• [RECORDS TO USE]
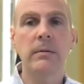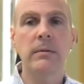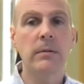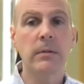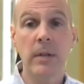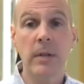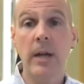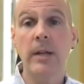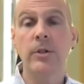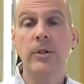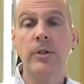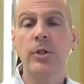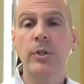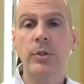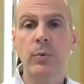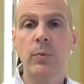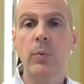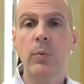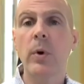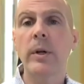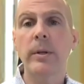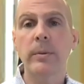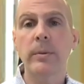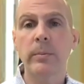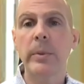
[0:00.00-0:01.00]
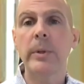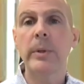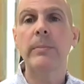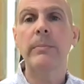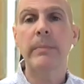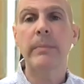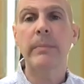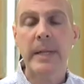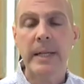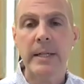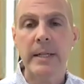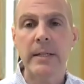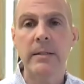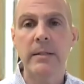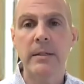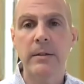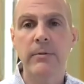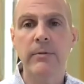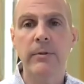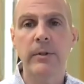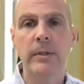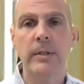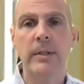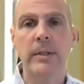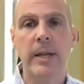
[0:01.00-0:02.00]
not just one, but many
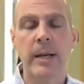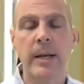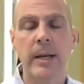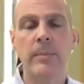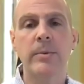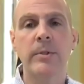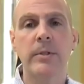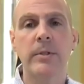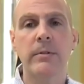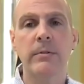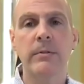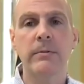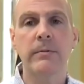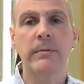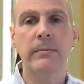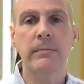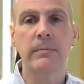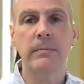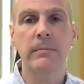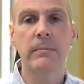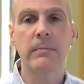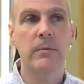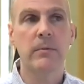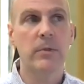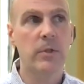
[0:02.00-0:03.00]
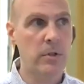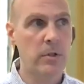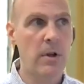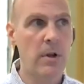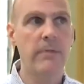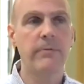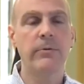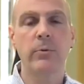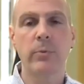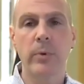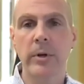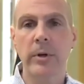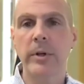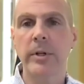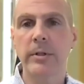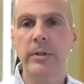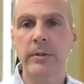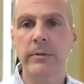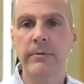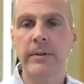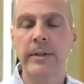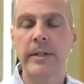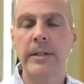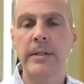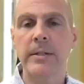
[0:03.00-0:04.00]
different types of software
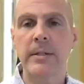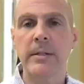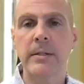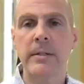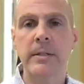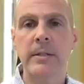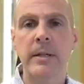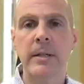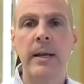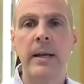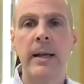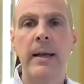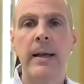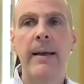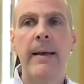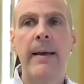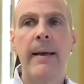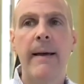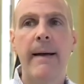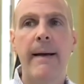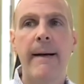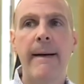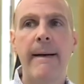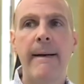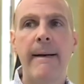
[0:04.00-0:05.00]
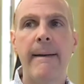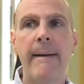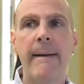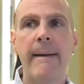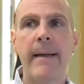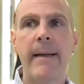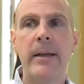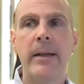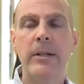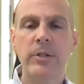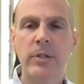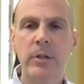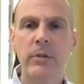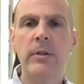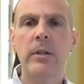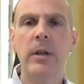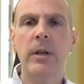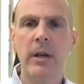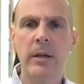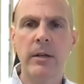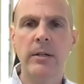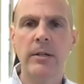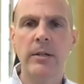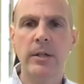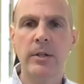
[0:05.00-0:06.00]
interfaces. And so the
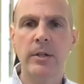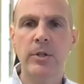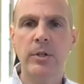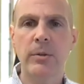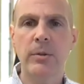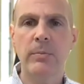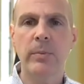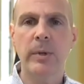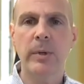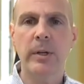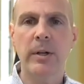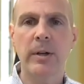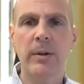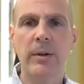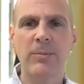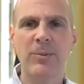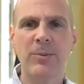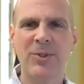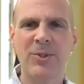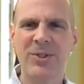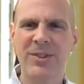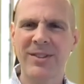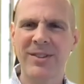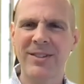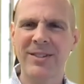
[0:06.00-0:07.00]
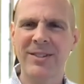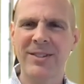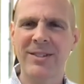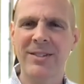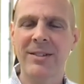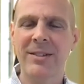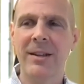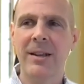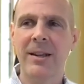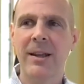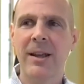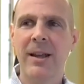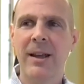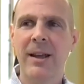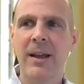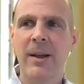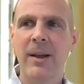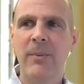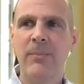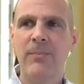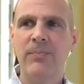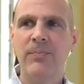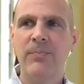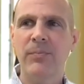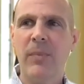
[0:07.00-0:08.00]
UnEdition becomes this
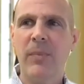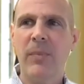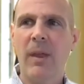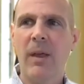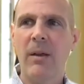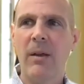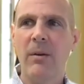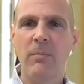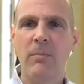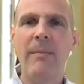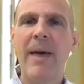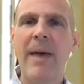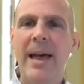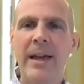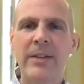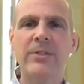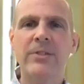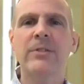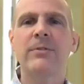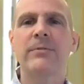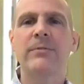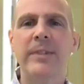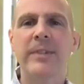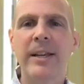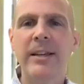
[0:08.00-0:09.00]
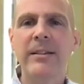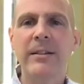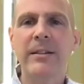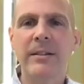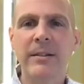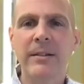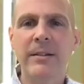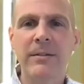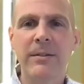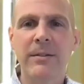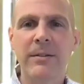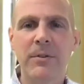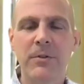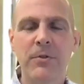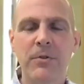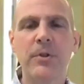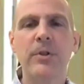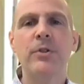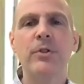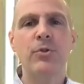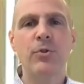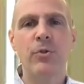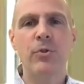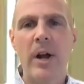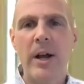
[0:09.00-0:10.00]
massive data
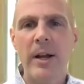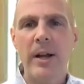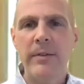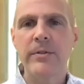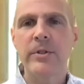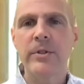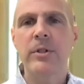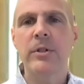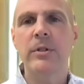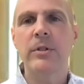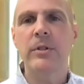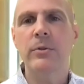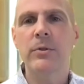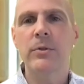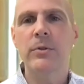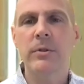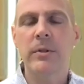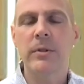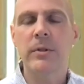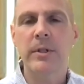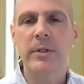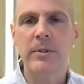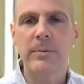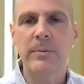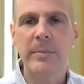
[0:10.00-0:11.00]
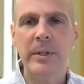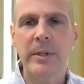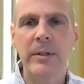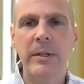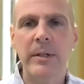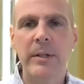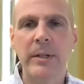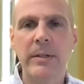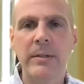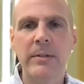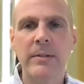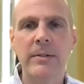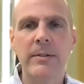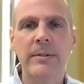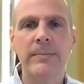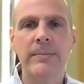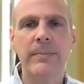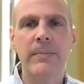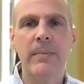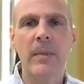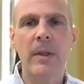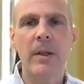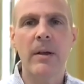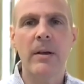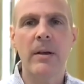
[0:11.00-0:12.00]
that drives a user experience
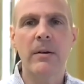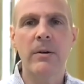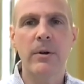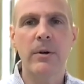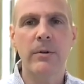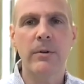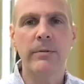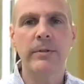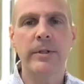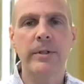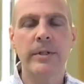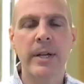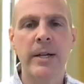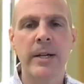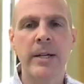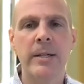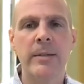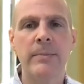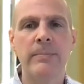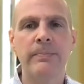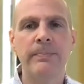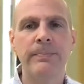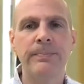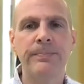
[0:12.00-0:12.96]
over time.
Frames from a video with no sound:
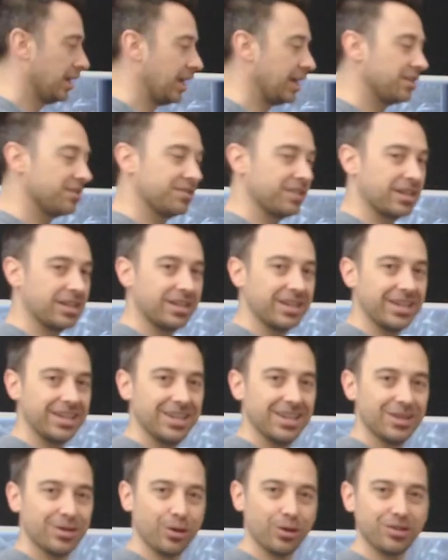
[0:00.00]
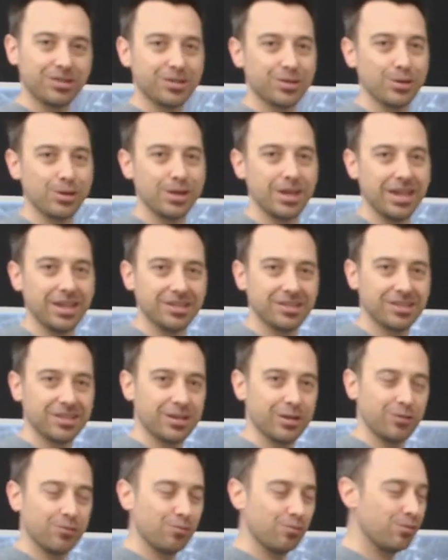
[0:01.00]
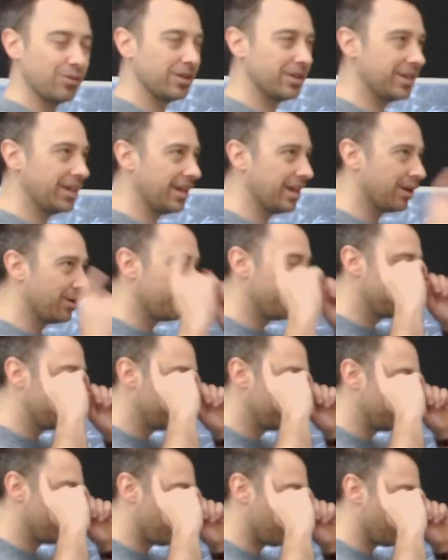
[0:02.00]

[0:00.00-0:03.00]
And suddenly, those two things can really help the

• [WORK INSTRUCTIONS]
Lines from the one holding "[0:05.00-0:06.00]" to the end of the data, both ends included, are to be given again exactly; no pictures belong in the copy.

• [SOLUTION TO THIS PROBLEM]
[0:05.00-0:06.00]
interfaces. And so the
[0:06.00-0:07.00]
[0:07.00-0:08.00]
UnEdition becomes this
[0:08.00-0:09.00]
[0:09.00-0:10.00]
massive data
[0:10.00-0:11.00]
[0:11.00-0:12.00]
that drives a user experience
[0:12.00-0:12.96]
over time.
Frames from a video with no sound:
[0:00.00]
[0:01.00]
[0:02.00]

[0:00.00-0:03.00]
And suddenly, those two things can really help the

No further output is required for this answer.